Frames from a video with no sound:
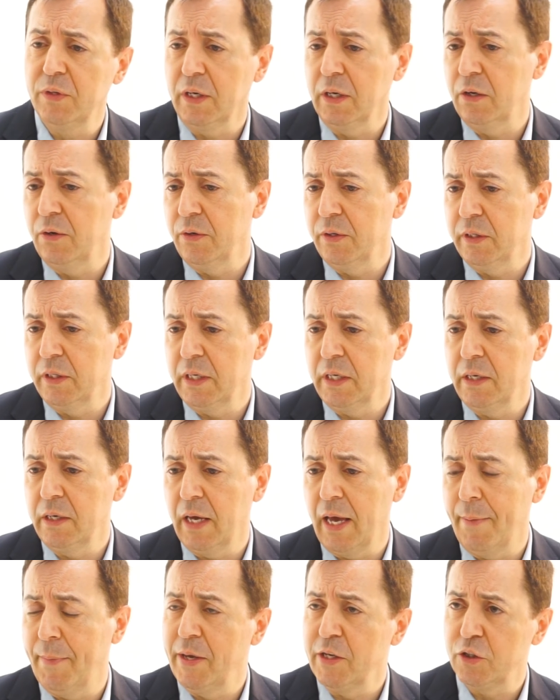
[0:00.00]
including the
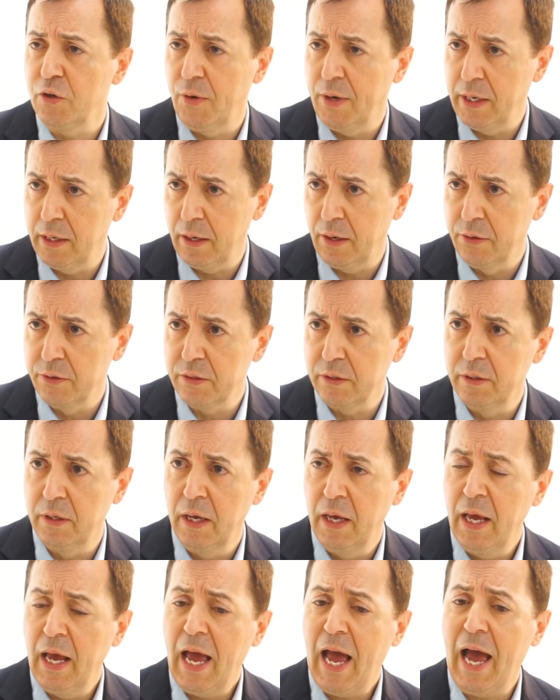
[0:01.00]
MHRA in London
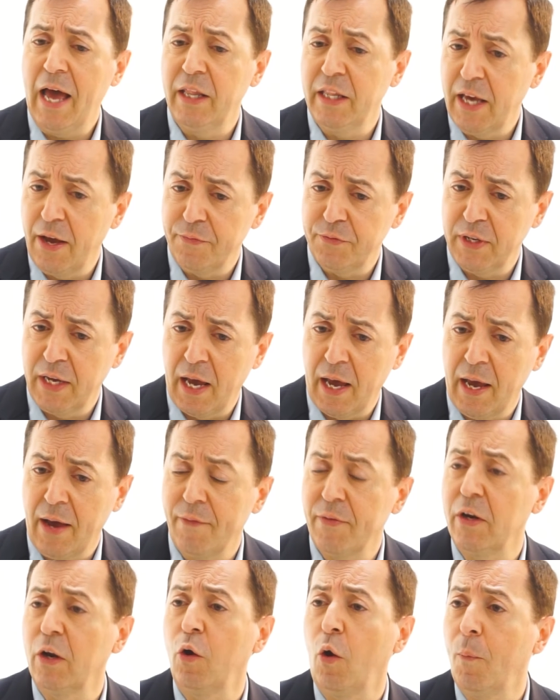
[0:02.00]
and the FDA, have
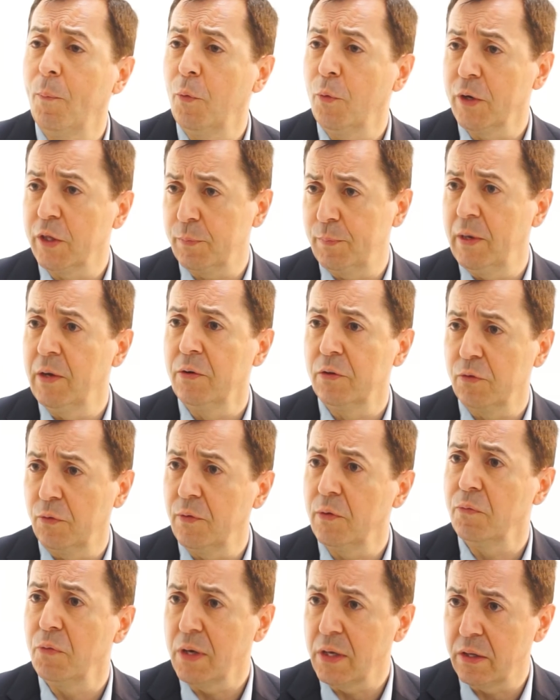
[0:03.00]
had a lot more experience of
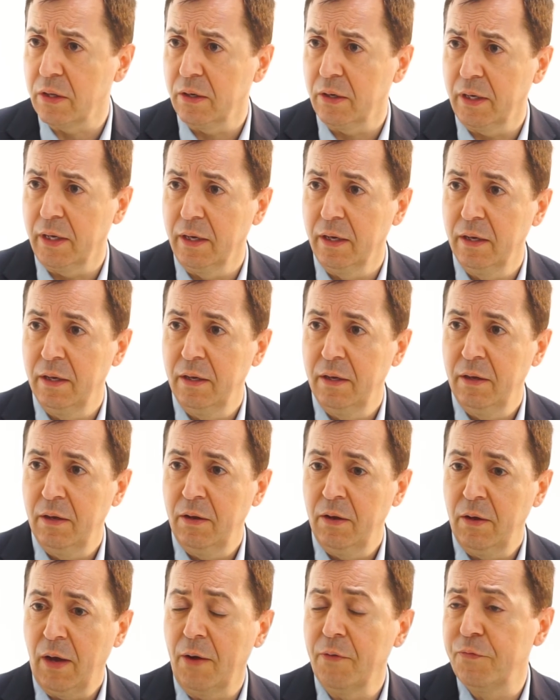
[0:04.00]
it recently,
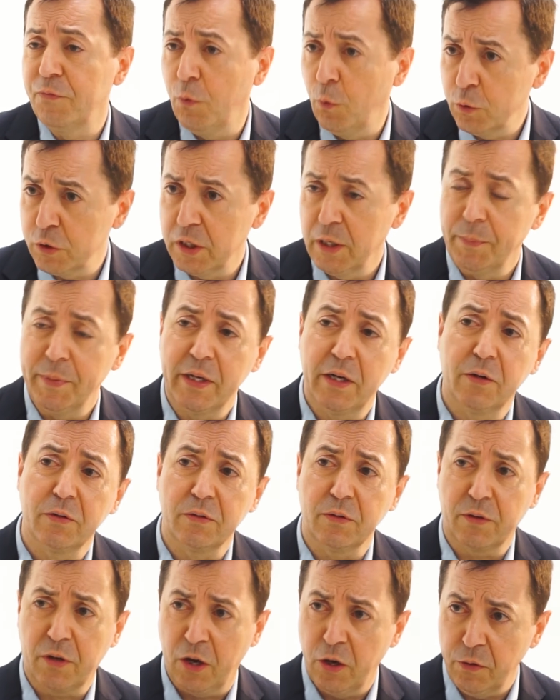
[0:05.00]
unfortunately
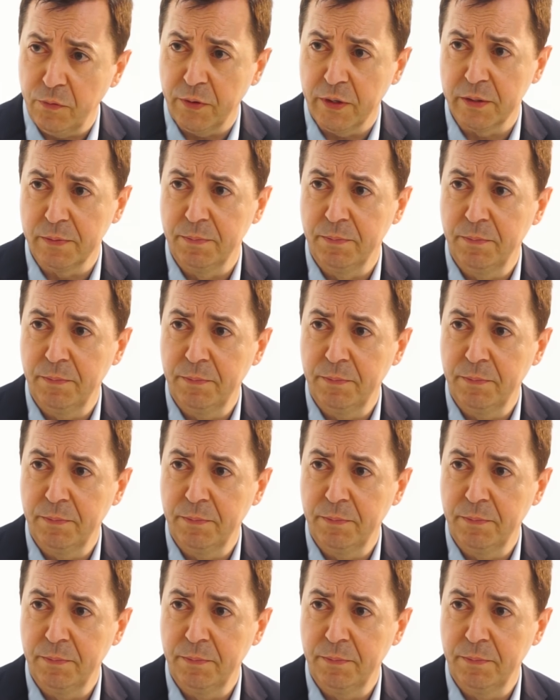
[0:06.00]
because of COVID.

--------------------------------

▶ **PROBLEM TO WORK ON**:
The records above are to be copied exactly, without their pictures.

▶ **REPLY**:
Frames from a video with no sound:
[0:00.00]
including the
[0:01.00]
MHRA in London
[0:02.00]
and the FDA, have
[0:03.00]
had a lot more experience of
[0:04.00]
it recently,
[0:05.00]
unfortunately
[0:06.00]
because of COVID.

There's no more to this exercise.